= Pediatric endocrinology =

Medical subspecialty

Pediatric endocrinology (British: Paediatric) is a medical subspecialty dealing with disorders of the endocrine glands, such as variations of physical growth and sexual development in childhood, diabetes and many more.

By age, pediatric endocrinologists, depending upon the age range of the patients they treat, care for patients from infancy to late adolescence and young adulthood.

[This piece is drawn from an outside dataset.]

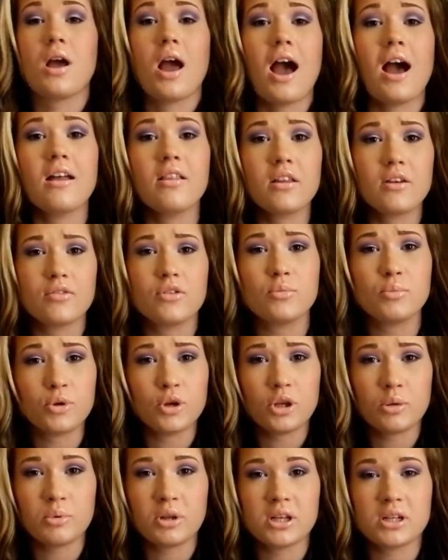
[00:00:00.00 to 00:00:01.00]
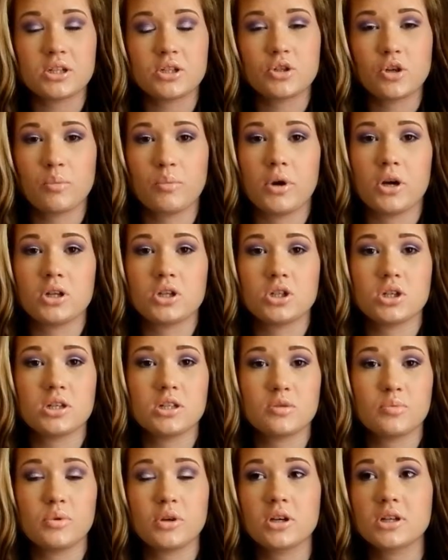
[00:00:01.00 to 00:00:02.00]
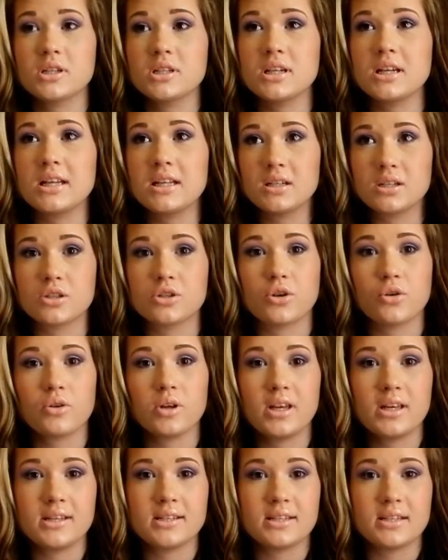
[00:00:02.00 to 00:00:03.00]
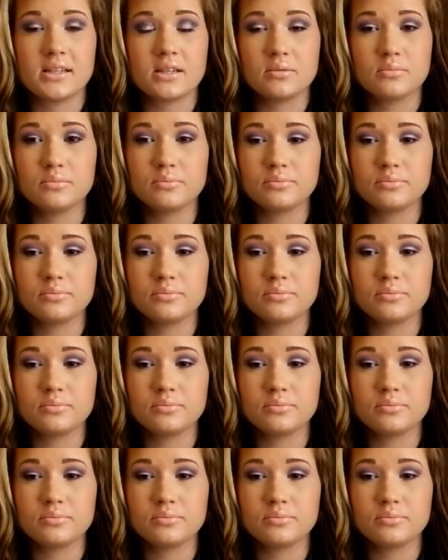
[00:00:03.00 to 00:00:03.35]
I love the Beauty Blender so much is because it is so easy.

The most common disease of the specialty is type 1 diabetes, which usually accounts for at least 50% of a typical clinical practice. The next most common problem is growth disorders, especially those amenable to growth hormone treatment. Pediatric endocrinologists are usually the primary physicians involved in the medical care of infants and children with intersex disorders. The specialty also deals with hypoglycemia and other forms of hyperglycemia in childhood, variations of puberty, as well other adrenal, thyroid, and pituitary problems. Many pediatric endocrinologists have interests and expertise in bone metabolism, lipid metabolism, adolescent gynecology, or inborn errors of metabolism.

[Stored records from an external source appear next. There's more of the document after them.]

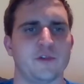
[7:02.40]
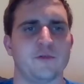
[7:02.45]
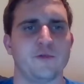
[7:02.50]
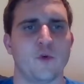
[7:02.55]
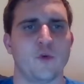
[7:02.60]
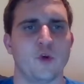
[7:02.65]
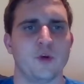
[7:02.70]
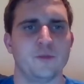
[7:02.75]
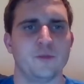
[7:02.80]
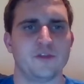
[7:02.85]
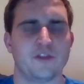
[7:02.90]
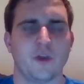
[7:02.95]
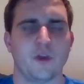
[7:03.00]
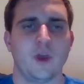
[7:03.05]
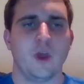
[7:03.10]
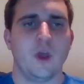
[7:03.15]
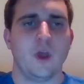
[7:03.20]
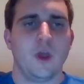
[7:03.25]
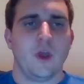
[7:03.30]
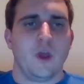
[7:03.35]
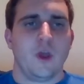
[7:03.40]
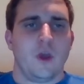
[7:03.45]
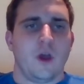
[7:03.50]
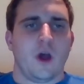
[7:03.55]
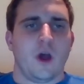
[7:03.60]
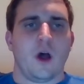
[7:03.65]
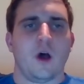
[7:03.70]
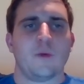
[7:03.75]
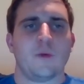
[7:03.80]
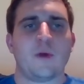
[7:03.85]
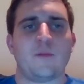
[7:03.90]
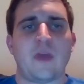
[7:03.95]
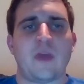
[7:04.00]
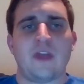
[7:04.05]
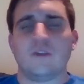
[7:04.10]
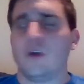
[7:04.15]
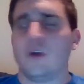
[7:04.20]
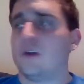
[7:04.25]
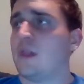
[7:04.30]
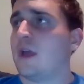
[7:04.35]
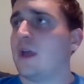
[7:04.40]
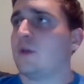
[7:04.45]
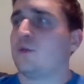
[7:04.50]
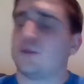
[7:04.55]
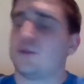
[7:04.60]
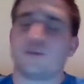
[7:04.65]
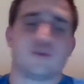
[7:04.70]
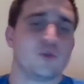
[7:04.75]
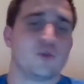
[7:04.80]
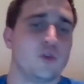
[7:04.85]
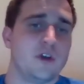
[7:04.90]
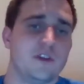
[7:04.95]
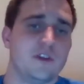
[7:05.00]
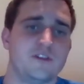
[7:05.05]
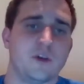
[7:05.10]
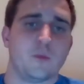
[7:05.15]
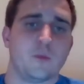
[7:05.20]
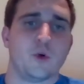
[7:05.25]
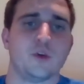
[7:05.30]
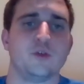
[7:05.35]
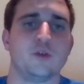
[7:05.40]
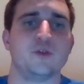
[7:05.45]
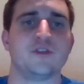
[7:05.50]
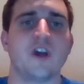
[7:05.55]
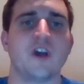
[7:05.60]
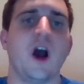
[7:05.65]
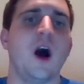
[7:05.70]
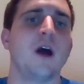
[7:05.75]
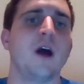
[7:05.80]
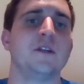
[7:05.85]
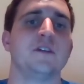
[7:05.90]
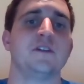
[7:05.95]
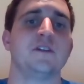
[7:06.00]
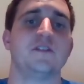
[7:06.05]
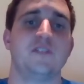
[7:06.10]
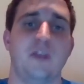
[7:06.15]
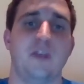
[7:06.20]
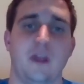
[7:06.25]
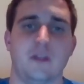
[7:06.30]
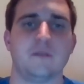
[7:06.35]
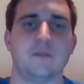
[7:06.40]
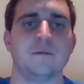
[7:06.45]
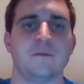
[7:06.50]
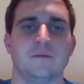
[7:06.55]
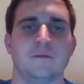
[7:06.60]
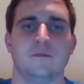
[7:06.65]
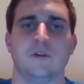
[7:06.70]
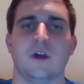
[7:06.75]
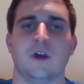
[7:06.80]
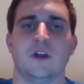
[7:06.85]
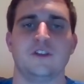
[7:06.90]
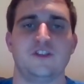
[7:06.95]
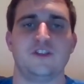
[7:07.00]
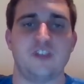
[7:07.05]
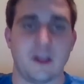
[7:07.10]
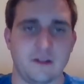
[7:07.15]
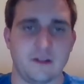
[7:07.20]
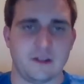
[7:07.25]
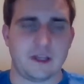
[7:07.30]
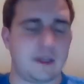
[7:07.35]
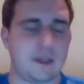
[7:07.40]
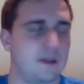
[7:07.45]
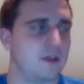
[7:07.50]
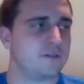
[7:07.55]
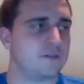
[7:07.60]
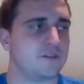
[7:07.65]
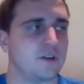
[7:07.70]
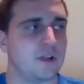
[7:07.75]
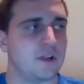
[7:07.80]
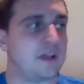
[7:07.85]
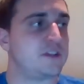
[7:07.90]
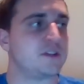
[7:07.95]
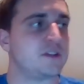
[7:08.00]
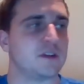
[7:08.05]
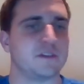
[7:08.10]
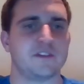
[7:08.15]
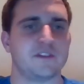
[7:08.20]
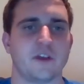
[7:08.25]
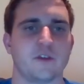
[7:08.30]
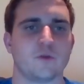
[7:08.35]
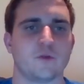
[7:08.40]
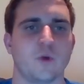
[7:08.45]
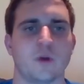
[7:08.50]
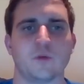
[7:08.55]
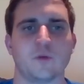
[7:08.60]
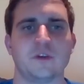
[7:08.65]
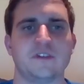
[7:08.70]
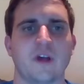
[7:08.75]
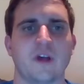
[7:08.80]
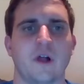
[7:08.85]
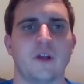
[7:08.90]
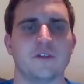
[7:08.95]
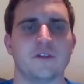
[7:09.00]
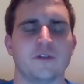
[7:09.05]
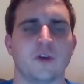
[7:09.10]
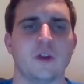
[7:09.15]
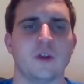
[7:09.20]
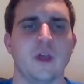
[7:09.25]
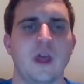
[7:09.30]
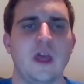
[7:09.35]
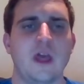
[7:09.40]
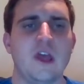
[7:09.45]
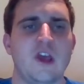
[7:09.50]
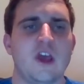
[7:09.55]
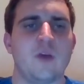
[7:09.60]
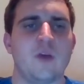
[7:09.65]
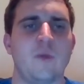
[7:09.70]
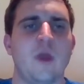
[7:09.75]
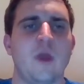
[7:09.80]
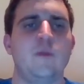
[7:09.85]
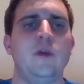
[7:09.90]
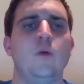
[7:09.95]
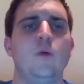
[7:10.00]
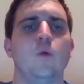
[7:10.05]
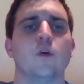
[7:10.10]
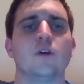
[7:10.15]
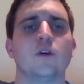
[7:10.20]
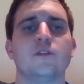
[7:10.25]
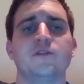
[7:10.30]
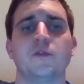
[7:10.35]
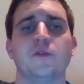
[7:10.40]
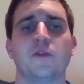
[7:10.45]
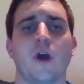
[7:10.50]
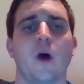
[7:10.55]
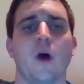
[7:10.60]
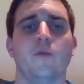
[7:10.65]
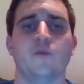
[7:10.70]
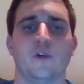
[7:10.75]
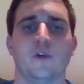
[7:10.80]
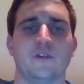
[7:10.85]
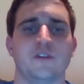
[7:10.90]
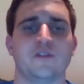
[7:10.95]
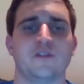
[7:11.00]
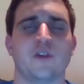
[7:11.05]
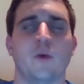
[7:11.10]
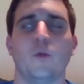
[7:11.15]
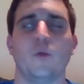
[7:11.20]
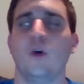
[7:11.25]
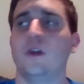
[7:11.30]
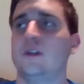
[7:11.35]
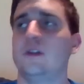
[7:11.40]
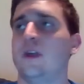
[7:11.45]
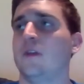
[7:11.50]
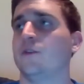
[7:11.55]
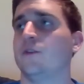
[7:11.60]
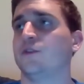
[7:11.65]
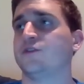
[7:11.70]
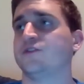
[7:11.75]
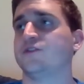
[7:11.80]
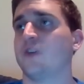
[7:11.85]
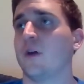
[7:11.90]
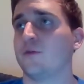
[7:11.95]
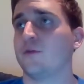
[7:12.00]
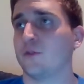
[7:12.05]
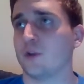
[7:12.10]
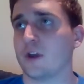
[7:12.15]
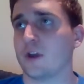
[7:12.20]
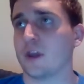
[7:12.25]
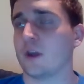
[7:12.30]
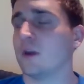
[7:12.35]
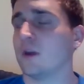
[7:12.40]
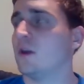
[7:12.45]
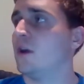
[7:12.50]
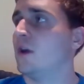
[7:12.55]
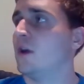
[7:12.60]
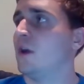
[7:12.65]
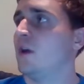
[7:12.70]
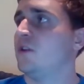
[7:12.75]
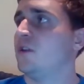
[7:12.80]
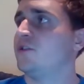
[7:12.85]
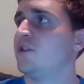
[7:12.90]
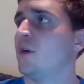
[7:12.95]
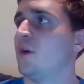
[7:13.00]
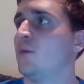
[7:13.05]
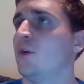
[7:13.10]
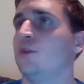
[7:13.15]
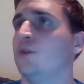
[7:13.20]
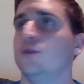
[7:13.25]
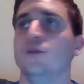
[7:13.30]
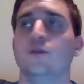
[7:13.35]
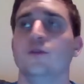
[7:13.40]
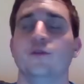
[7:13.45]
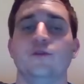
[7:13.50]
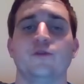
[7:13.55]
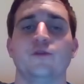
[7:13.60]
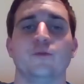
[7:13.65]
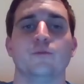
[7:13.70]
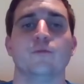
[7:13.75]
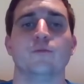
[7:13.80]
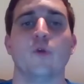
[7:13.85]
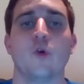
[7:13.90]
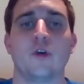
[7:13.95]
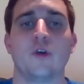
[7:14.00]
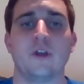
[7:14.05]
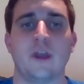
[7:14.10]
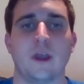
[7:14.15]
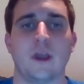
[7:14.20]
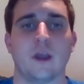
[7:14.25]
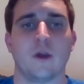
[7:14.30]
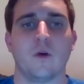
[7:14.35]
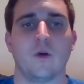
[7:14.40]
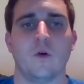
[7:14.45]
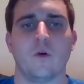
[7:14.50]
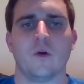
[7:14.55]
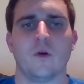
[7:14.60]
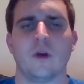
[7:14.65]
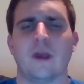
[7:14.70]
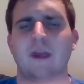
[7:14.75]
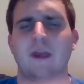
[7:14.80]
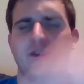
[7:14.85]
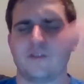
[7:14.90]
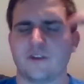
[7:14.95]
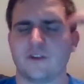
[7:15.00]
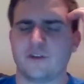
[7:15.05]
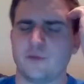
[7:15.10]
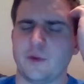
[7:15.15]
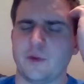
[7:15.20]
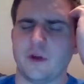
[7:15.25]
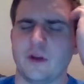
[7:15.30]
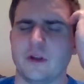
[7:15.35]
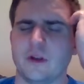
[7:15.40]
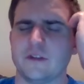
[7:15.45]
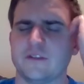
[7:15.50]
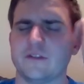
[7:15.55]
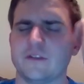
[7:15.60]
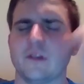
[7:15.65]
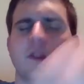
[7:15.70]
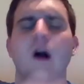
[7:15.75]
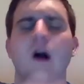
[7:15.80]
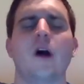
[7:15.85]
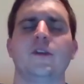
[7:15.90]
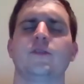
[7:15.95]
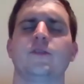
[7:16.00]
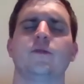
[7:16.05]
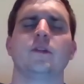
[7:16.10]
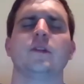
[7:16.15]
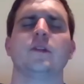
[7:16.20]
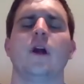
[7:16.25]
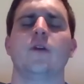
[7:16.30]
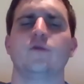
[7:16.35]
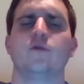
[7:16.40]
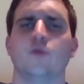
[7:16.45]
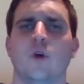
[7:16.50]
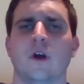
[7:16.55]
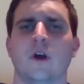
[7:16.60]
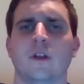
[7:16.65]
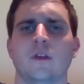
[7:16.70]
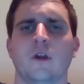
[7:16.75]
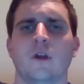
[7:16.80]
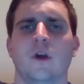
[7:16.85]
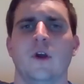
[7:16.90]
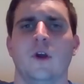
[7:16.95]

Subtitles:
and forms. It may look like restoring someone who's caught in a sin gently, as Galatians 6:1 would tell us. So it may be words of comfort to someone in their suffering, someone who's mourning or has experienced the loss of a loved one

Most pediatric endocrinologists in North America and many from around the world can trace their professional genealogy to Lawson Wilkins, who pioneered the specialty in the pediatrics department of Johns Hopkins School of Medicine and the Harriet Lane Home in Baltimore between the late 1940s and the mid-1960s.

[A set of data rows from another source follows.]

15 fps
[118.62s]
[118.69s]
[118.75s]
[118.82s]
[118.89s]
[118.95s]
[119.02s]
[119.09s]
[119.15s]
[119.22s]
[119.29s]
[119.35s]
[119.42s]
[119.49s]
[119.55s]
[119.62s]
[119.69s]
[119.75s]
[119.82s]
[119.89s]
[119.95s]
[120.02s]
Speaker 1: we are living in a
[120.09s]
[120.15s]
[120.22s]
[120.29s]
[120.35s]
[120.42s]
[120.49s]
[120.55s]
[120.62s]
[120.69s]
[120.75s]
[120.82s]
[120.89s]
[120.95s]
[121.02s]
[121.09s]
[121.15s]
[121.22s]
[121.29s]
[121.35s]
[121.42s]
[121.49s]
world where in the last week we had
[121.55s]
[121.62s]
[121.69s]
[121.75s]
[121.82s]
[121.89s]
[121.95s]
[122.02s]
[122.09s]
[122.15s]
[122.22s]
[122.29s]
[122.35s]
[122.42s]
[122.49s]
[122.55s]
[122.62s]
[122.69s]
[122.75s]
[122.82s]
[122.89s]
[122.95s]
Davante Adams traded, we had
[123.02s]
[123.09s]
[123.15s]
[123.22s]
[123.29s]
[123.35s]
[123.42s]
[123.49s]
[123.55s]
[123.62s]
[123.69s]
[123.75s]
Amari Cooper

== Professional training ==
In the United States and Canada, pediatric endocrinology is a subspecialty of the American Board of Pediatrics or the American Osteopathic Board of Pediatrics, with board certification following fellowship training. It is a relatively small and primarily cognitive specialty, with few procedures and an emphasis on diagnostic evaluation.

Training for pediatric endocrinology consists of a 3-year fellowship following completion of a 3-year pediatrics residency. The fellowship, and the specialty, are heavily research-oriented and academically based, although less exclusively now than in past decades.

== Professional organizations ==
The principal North American professional association was originally named the Lawson Wilkins Pediatric Endocrine Society, now renamed the Pediatric Endocrine Society. Other longstanding pediatric endocrine associations include the European Society for Paediatric Endocrinology, the British Society for Paediatric Endocrinology, the Australasian Paediatric Endocrine Group and the Japanese Society for Pediatric Endocrinology. Professional associations of the specialty continue to proliferate.

== Controversial treatment guidelines ==
In 2021, the Pediatric Endocrine Society offered updated recommendations for use of growth-promoting hormone therapy and related medications in children. The Guidelines for Growth Hormone and Insulin-Like Growth Factor-1 Treatment in Children and Adolescents were updated from 2003 and reflect the continuing controversy over how to diagnose, categorize and treat growth failure in children. The guideline was developed following the GRADE approach (Grading of Recommendations, Assessment, Development, and Evaluation).

In 2021, the Pediatric Endocrine Society released a position statement in support of Gender Affirming Care (GAC). In it the society states, "Puberty suppression and/or gender-affirming hormone therapy is recommended within this evidence-based approach on a case-by-case basis as medically necessary and is potentially lifesaving." This position is at odds with the position of England's National Health Service (NHS) which maintains that evidence for puberty blockers and hormone treatment for gender transition wholly is inadequate, and has decided to stop routine prescribing of puberty blockers.